Q: experiments in the open – how do identify when it is an experiment? In many cases, we have a need to define when an action is an experiment? Another question is what constitutes the information that should be shared? Who should be consulted and how to decide how to include the difficulties of making these decisions? The gene drive is argued to be a way to open up acceptance to GMO.

Answers: Brice – the history of things being released over time, but there is a contemporary consent of conducting test and experiments, changing regulatory rules and seeing what they lead to. For example, creating sandboxes where removing constraints to allow people to experiments. There is colonial and postcolonial involvement. Li – there are moving from lab to the field, and the power of this technology, and the large scale ecosystem engineering. We don’t see the use of precautionary principles, and a tendency of technologies to move fast and a rush to use the technology. The race to innovate become a justification all by itself. People feel that that they haven’t been involved – more stakeholders engagement then consent.

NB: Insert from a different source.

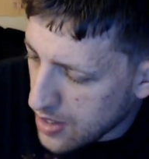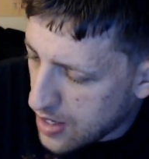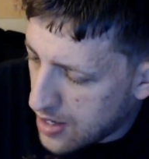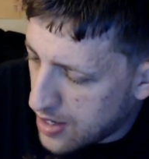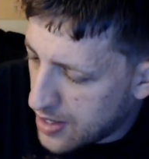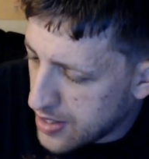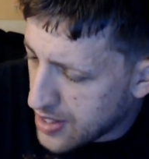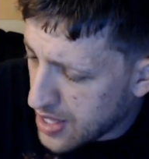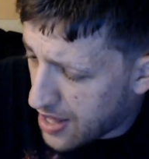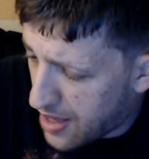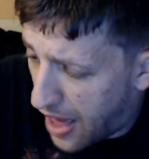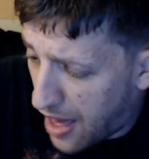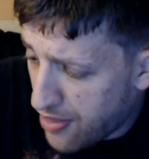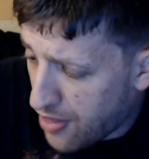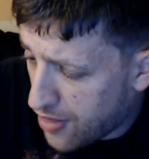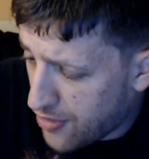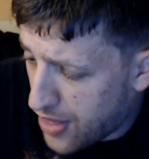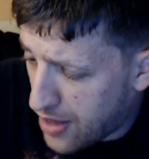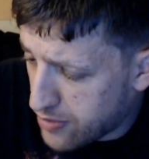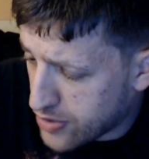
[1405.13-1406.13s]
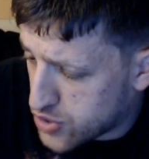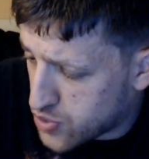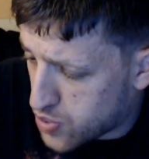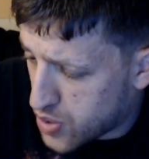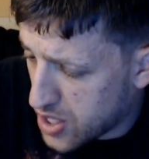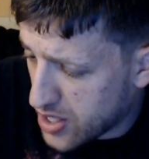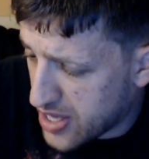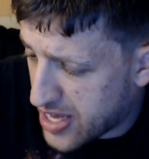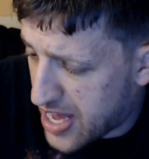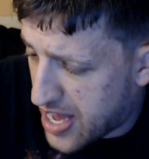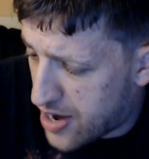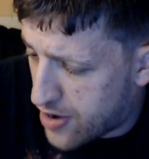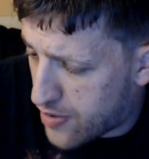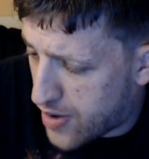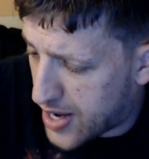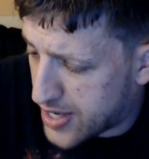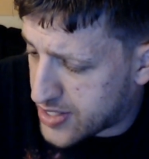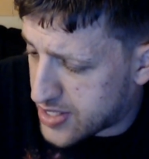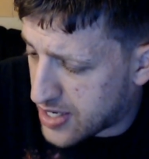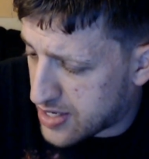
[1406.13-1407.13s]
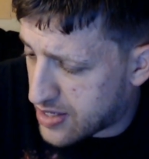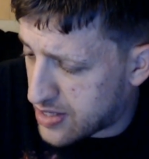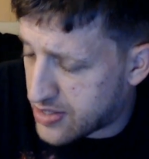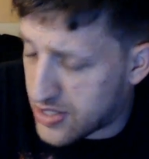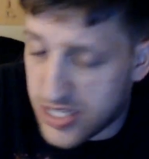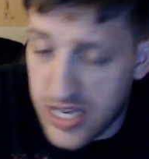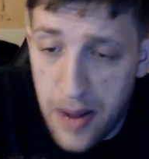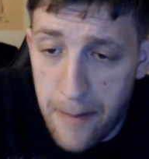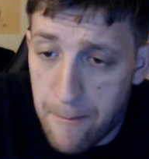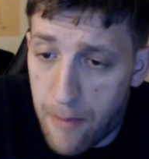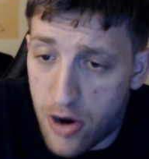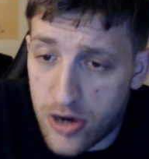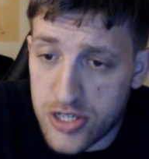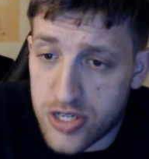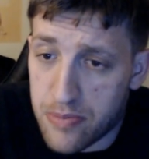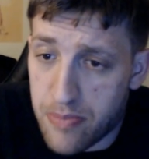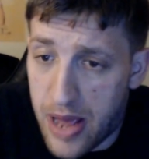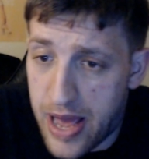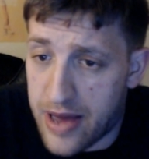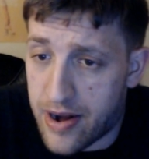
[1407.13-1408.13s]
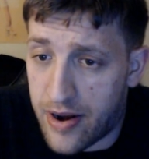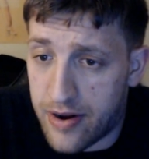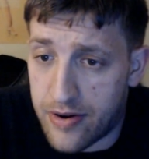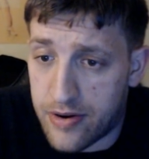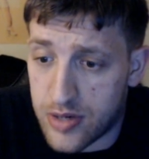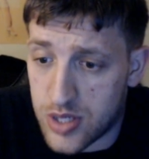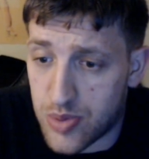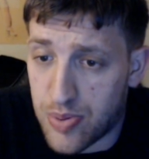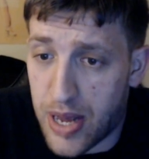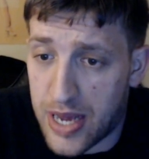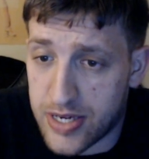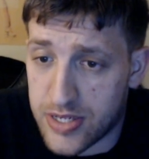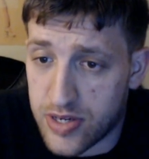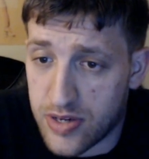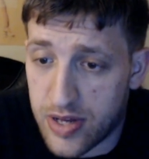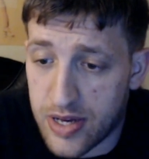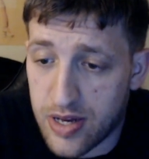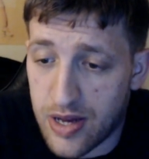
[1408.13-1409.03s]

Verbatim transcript: yeah, I thought that was really interesting, and seeing Martian Manhunter especially.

There is something new, but we need to consider a collective consent – we rely on representatives to provide consent, but maybe we should ask which consent and which experiments we should allow? What is the role of government in it? The work needs to be done to get to the stage where people can ask for consent? What a trust-worthy process looks like? Incompetence and herd mentality are important factors to understand why things happen the way that they are going.

The opportunity to be innovative – we have existing agreements and we need to innovate around them and accept them and need to understand precaution when working with indigenous groups. When there isn’t a long tradition of consultation, especially with indigenous groups. Including more people in the decision-making process – we need to consider who needs to be included and who need to be convinced. If we want to apply the Precautionary Principle, we need to keep it in mind and make it operational.

NGOs and businesses – in terms of good/bad – GMO was supposed to feed the world, and what we get golden rice, which didn’t work too well. We can look at the power differentials between NGOs and corporate NGOs. There is an issue of accountability and NGOs.